Man of the Millennia

One Solitary Life

Here is a man who was born in an obscure village, the child of a peasant woman.  He grew up in another village. He worked in a carpenter shop until He was thirty.  Then for three years He was an itinerant preacher. He never owned a home.  He never wrote a book.  He never held an office.  He never had a family.  He never went to college.  He never put His foot inside a big city.  He never traveled two hundred miles from the place He was born.  He never did one of the things that usually accompany greatness.  He had no credentials but Himself. . .
While still a young man, the tide of popular opinion turned against him. His friends ran away.  One of them denied Him.  He was turned over to His enemies.  He went through the mockery of a trial.  He was nailed upon a cross between two thieves.  While He was dying His executioners gambled for the only piece of property He had on earth – His coat.  When He was dead, He was laid in a borrowed grave through the pity of a friend.  Nineteen long centuries have come and gone, and today He is a centerpiece of the human race and leader of the column of progress. I am far within the mark when I say that all the armies that ever marched, all the navies that were ever built, all the parliaments that ever sat, and all the kings that ever reigned, put together, have not affected the life of man upon this earth as powerfully as has that one solitary life.

by James Allan Francis, The Real Jesus and other Sermons

This is one of my favourite pieces about Jesus and it is quite well known but I can’t help but notice something that is glaringly missing in it: the resurrection. Without Jesus’ resurrection he would have been another failed Messianic claimant in Roman Palestine of which there were many. The resurrection on its own would not have been significant except what it meant in the light of Jesus’ life and death. The resurrection was a real world event in the course of human and cosmic history. It literally changed everything. Death is no longer the end but out of it comes a new sort of life, in the world, which is more real, more vivacious and more itself than ever before as evidenced in Jesus himself. What happened to him on Easter morning meant something had changed in creation. It was the firstfruit of a new creation found with in and emerging out of the decaying chrysalis of the old.

For me one of the most profound ways Jesus has influenced our world is the way we view it. How we understand reality has been significantly altered because of him.

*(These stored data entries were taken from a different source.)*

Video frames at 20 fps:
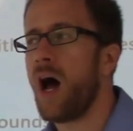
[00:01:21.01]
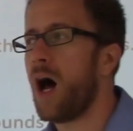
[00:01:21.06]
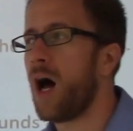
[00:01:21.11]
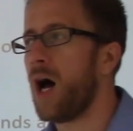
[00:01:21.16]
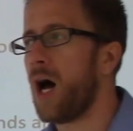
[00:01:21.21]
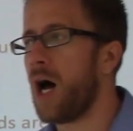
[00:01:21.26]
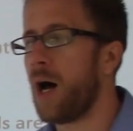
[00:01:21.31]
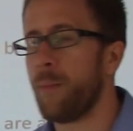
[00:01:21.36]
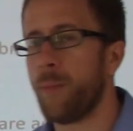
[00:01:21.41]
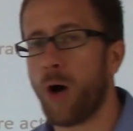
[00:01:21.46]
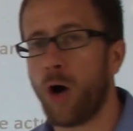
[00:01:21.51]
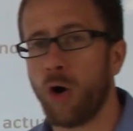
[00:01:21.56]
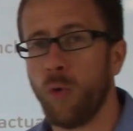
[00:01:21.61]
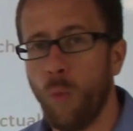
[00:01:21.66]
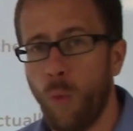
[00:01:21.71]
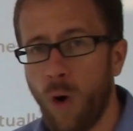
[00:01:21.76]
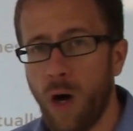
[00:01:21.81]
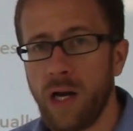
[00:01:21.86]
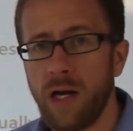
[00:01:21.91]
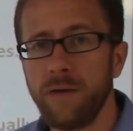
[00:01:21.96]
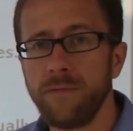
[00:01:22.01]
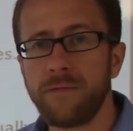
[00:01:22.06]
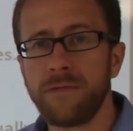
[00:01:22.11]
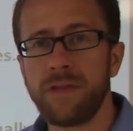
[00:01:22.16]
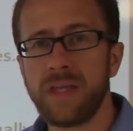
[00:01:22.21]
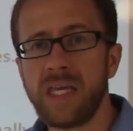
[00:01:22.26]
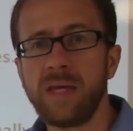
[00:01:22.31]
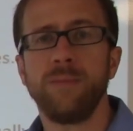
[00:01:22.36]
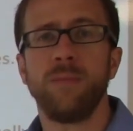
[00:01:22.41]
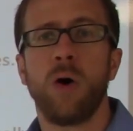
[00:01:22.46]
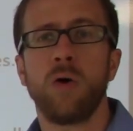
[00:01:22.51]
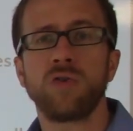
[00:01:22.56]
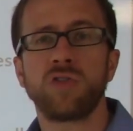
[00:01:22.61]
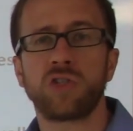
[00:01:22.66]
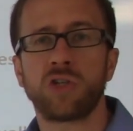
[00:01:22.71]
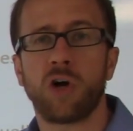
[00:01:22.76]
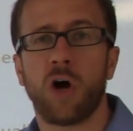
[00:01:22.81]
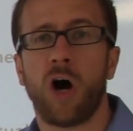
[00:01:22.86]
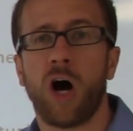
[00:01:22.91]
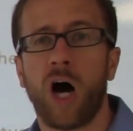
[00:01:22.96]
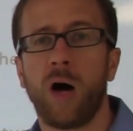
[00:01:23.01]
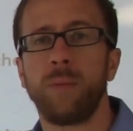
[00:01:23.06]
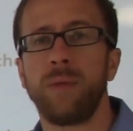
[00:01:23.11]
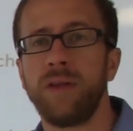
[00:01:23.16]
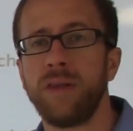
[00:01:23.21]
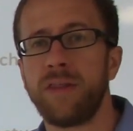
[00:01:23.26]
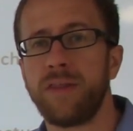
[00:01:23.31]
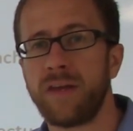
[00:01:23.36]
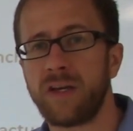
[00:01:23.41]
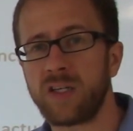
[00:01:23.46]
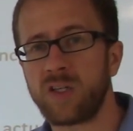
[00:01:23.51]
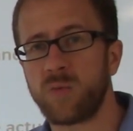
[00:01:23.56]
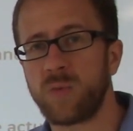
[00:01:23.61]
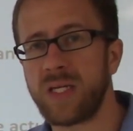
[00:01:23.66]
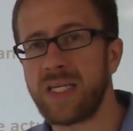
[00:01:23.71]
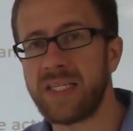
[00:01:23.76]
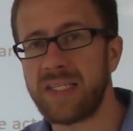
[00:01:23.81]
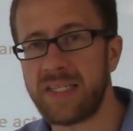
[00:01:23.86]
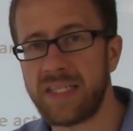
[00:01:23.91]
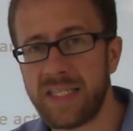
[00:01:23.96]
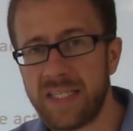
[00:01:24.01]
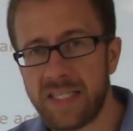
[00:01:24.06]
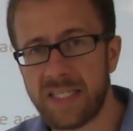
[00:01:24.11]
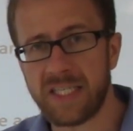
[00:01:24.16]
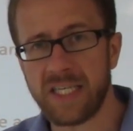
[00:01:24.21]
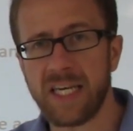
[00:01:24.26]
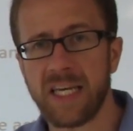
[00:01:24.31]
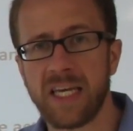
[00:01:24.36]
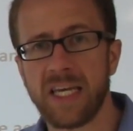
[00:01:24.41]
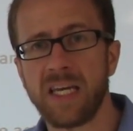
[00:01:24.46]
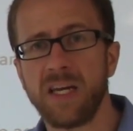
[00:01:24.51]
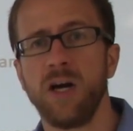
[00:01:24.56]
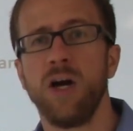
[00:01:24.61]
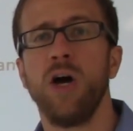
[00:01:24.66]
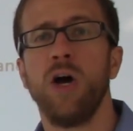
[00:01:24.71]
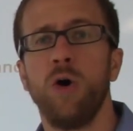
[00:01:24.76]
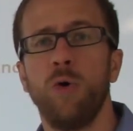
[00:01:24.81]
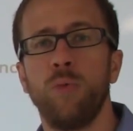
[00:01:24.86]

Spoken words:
are one of the most common things we see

He was foreknown before the foundation of the world but was made manifest in the last times for the sake of you who through him are believers in God, who raised him from the dead and gave him glory, so that your faith and hope are in God. – 1 Peter 1:20-21 ESV

I have explored this further in another post but for most of human history people did not conceive of the world the way ancient Jewish people did as something made by one omnipotent God. Only the Jewish people believed in the possibility of a post mortem corporeal resurrection. It stemmed from their unique conception of an uncreated god who created the cosmos. The resurrection was the grand vindication of this singular belief and it is through Jesus of Nazareth that this belief has spread to the world and influenced it. In fact the Isianic prophecy that all the nations will hear that the God of Israel is the one true king is fulfilled in the Messiah Jesus. The Gospel is actually the proclamation of this amazing news through which the ancient scriptures are fulfilled.  Now the metaphyiscal implications of this change in worldview is monumental in human civilization. Science, mathematics, history, law, ethics, philosophy, literature, art, politics, religion, culture have all been affected. The world has truly never been the same since Jesus.